I went to a new beach the other day, and there was a whiteboard by the entrance that told you all about tide and temperature and undertows and killer creatures. It also alerted you to the presence of possible sea pests, and the lunatic lifeguard scrawl on the whiteboard informed me that today I had to watch out for SEA LICE. This was like a nightmare come to life for me, because it combined two of my worst animal fears: sharkiness and lousiness. I visualized the sea louse as resembling a tiny hammerhead, only instead of eyes on either side of its face it had potent suckers for drinking my blood. I swam anyway, because I am intrepid, but as soon as I got home I looked up SEA LICE, and discovered that they are in fact pervy jellyfish larvae that want to attack under your swimsuit. Wikipedia intensified the horror: "It is best to remove clothing before rinsing in cold water or drying off. Inactivated larvae may react to fresh water or lack of water, thus activating." That night I went to put my chapstick on before bed, forgetting that it was in the pocket of my swim shorts while I swam, and then when I felt the residual ocean wetness had a sickened moment of imagining miniscule baby jellyfish activating all over my lips.
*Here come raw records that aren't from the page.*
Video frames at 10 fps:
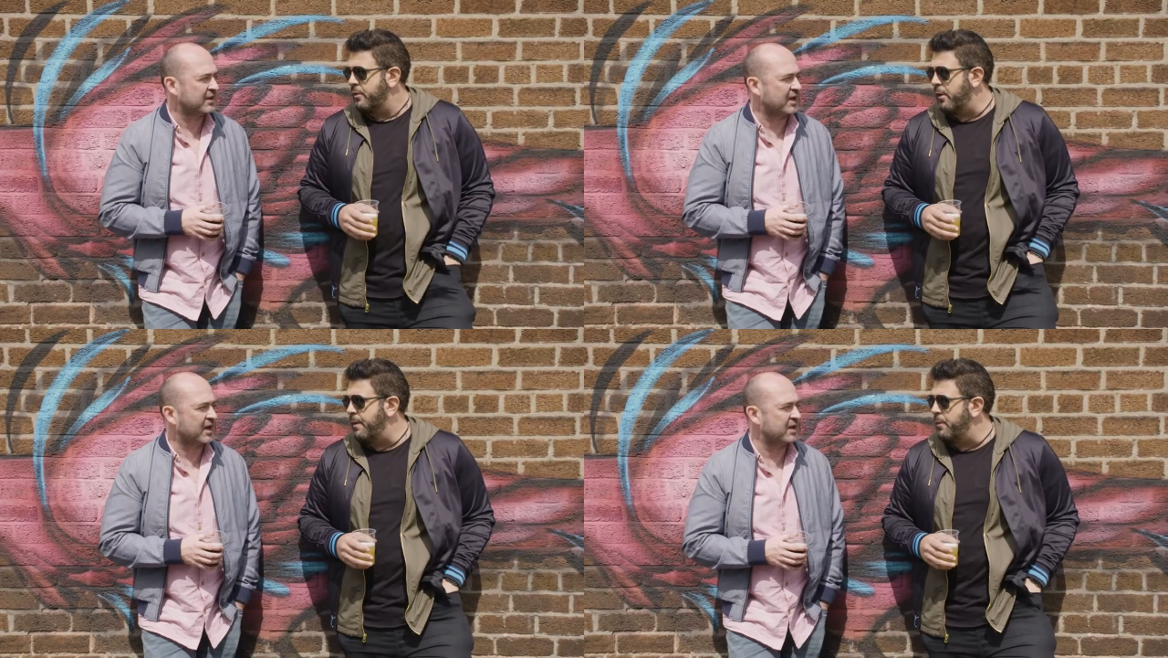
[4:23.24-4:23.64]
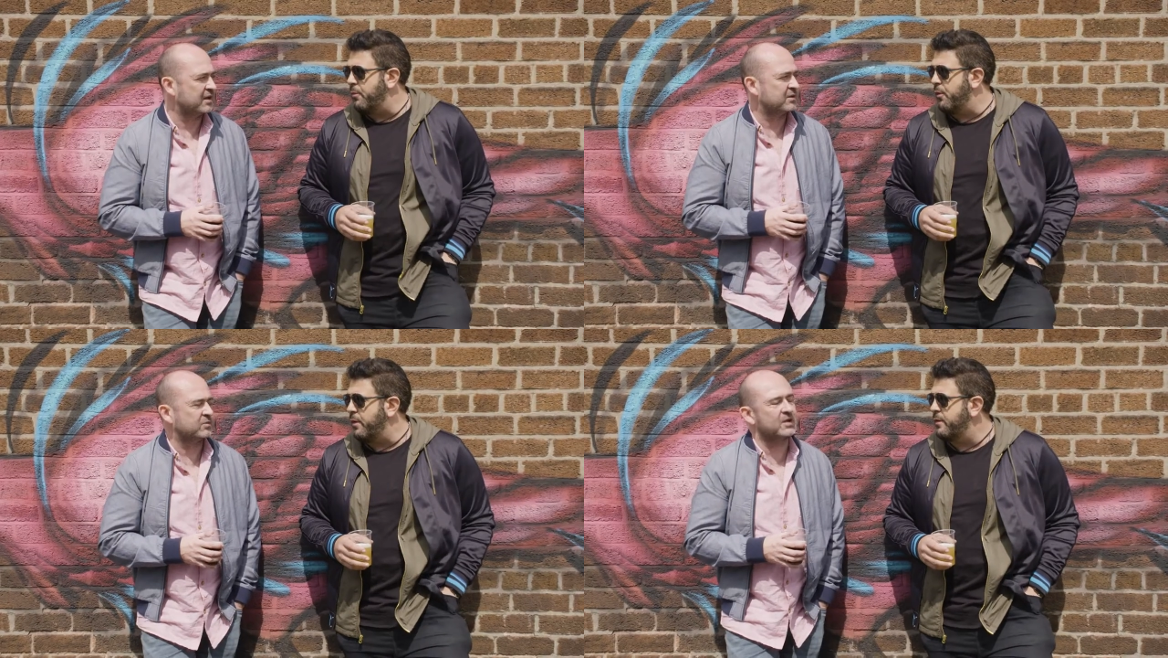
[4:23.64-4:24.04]
Speaker 1: So hit me
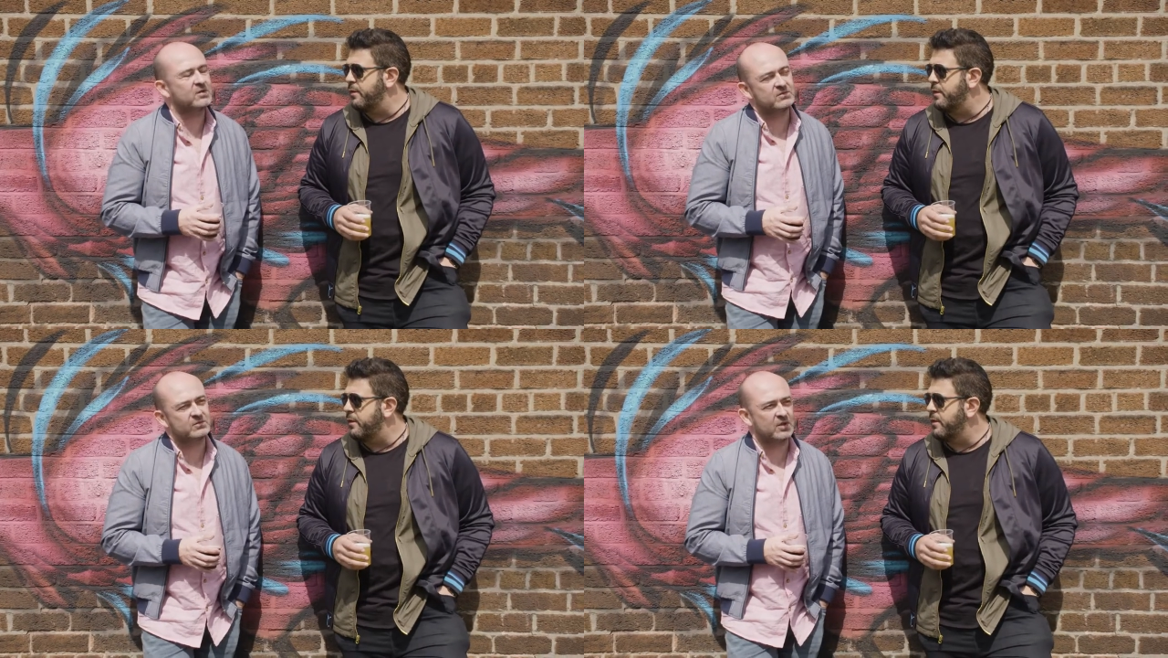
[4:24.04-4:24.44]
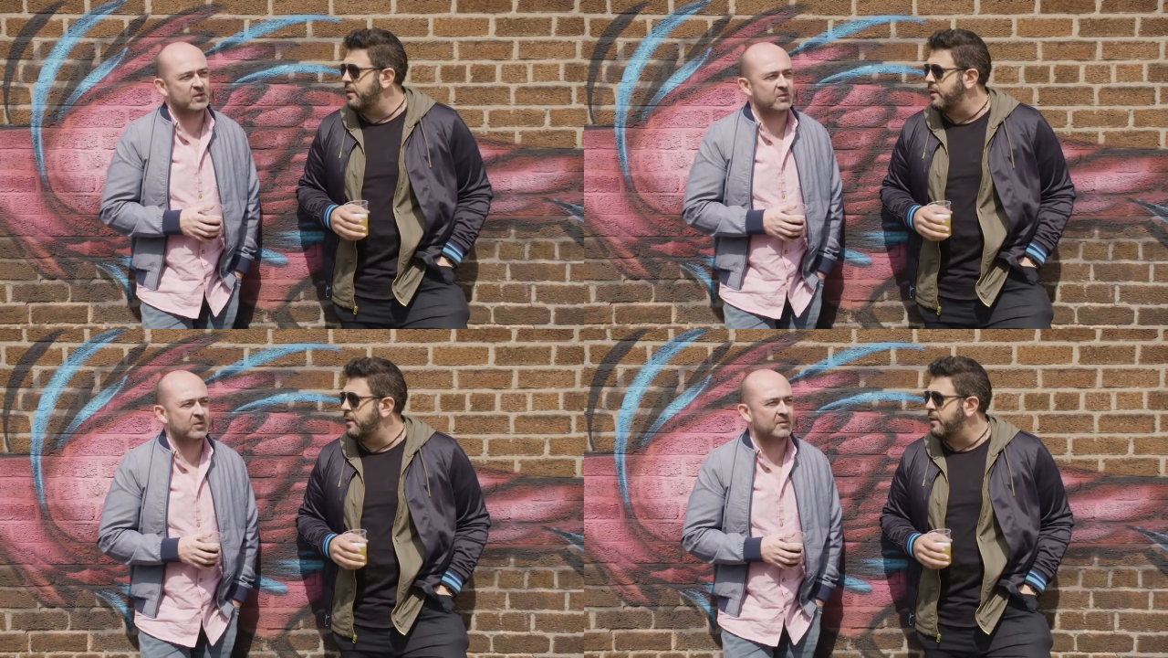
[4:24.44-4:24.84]
with one. Well,
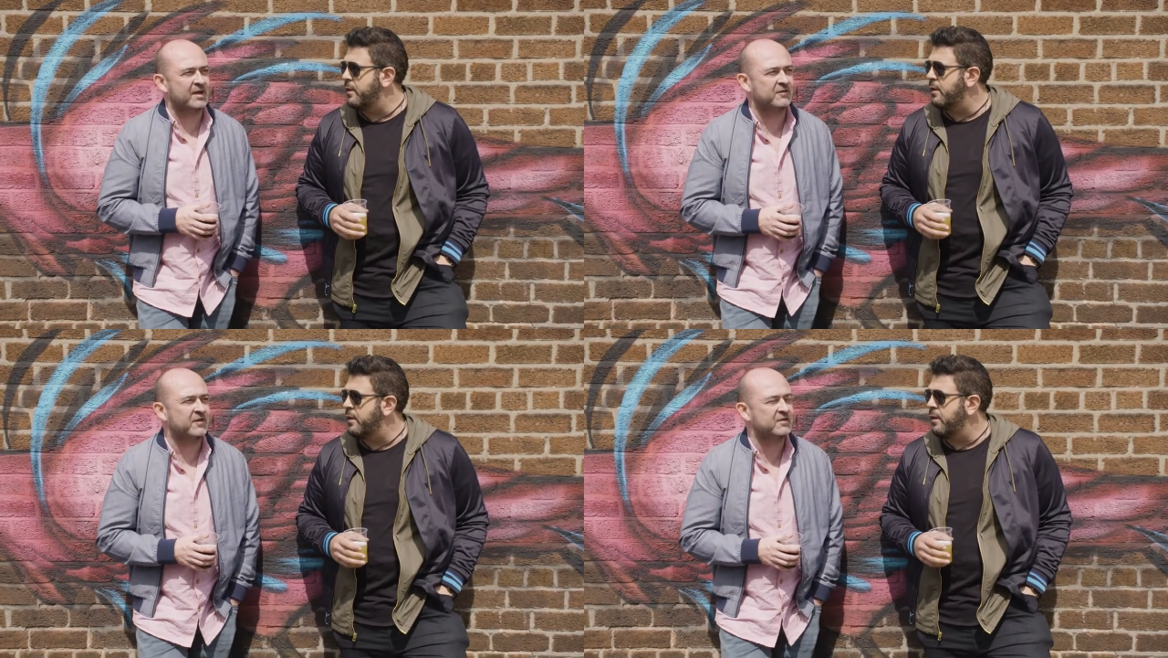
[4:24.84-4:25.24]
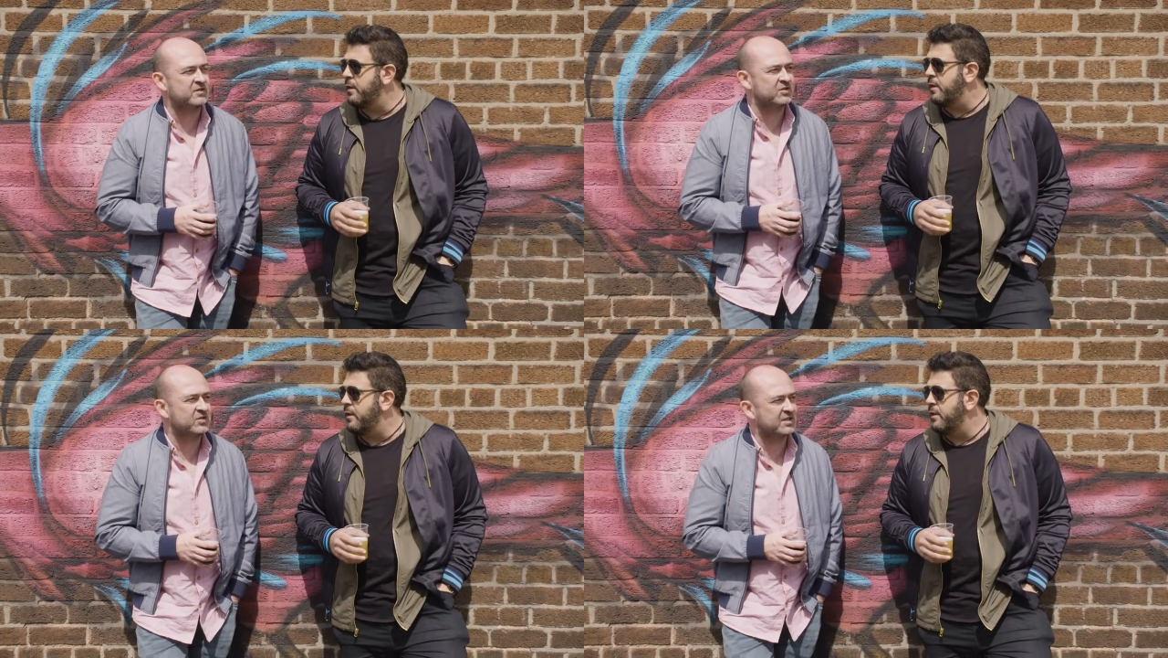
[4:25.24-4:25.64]
one of my
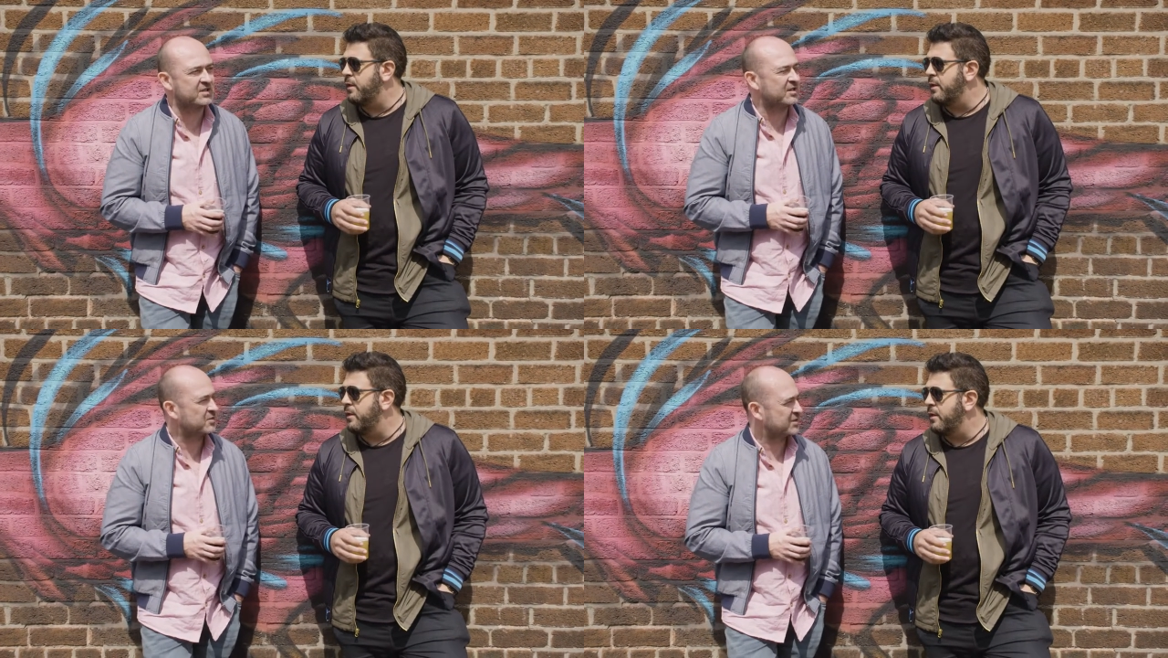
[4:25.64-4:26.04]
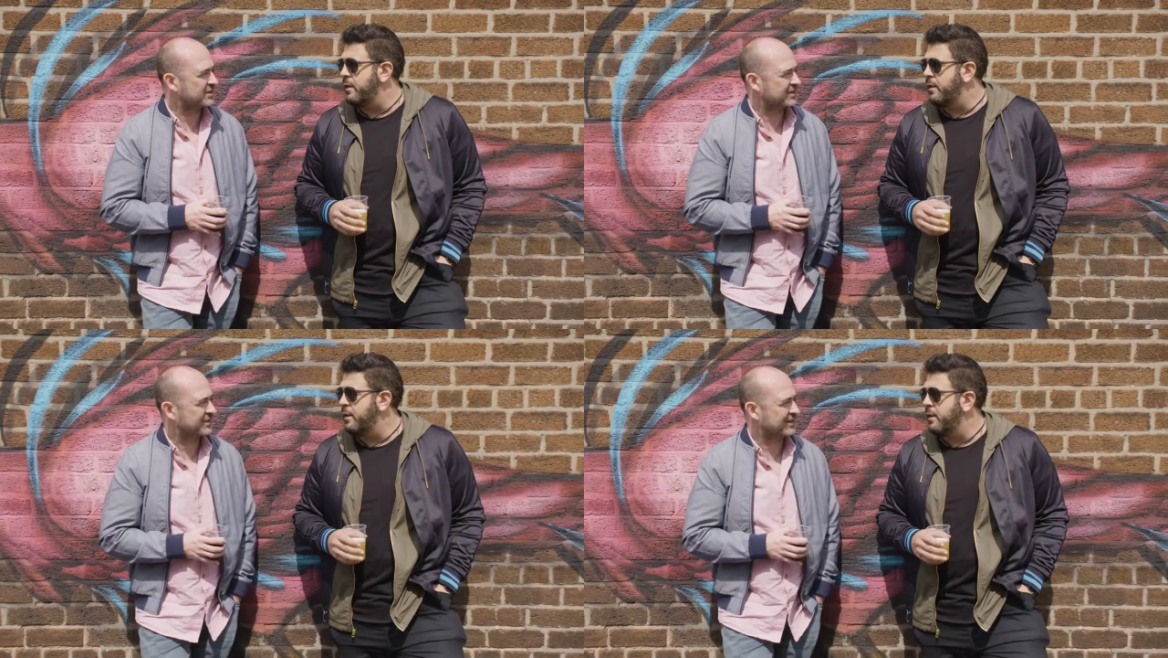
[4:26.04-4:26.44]
favorites is shit
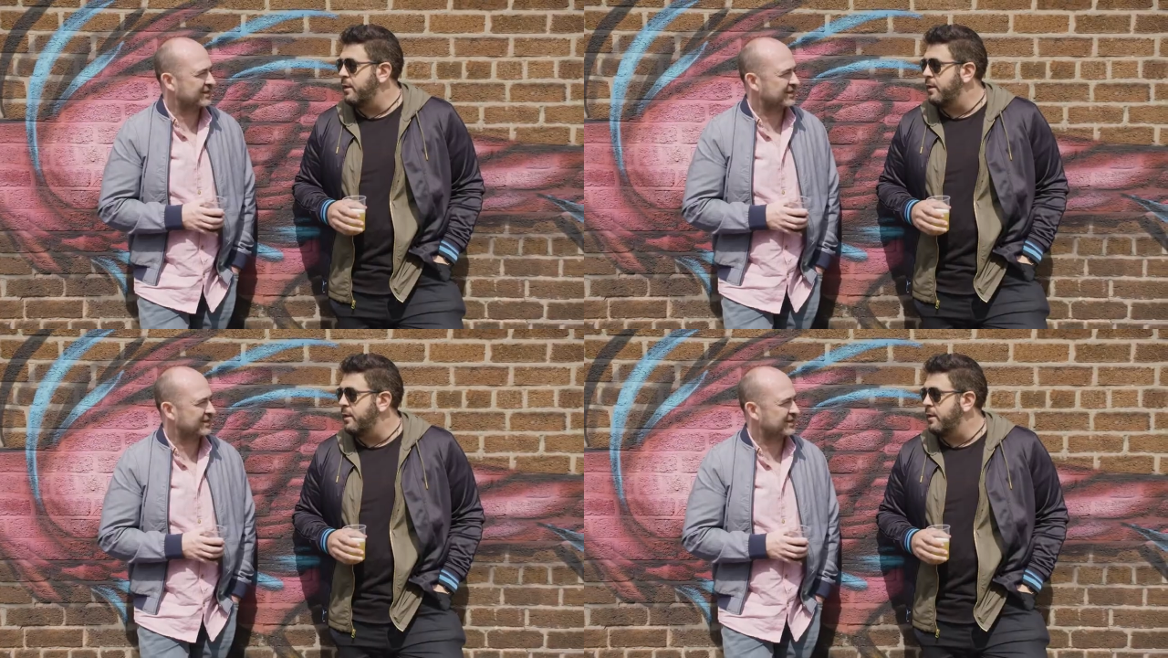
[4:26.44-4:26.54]
house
And who is to say that they did not?
Drawings are coming soon, my pets. I am embroiled in a bonkers poetic triptych at the moment, which takes up all of my time. There are some nasty metaphorical priests in it, which will give you something to look forward to at the moment of unveiling.
4 comments:
Like I don't have enough nightmare material already lol. Thanks. :)
I know, right? Even so, I have decided to punish you further.
Of course there is the large contingent of former jr high school English teachers who argue that those who write "miniscule," instead of "minuscule," deserve sea lice and sea serpents and sea politicians and other horrors of the deep. Of course one has no sympathy with people like that.
Oh dear. Oh my God. Take my spelling bee trophies away!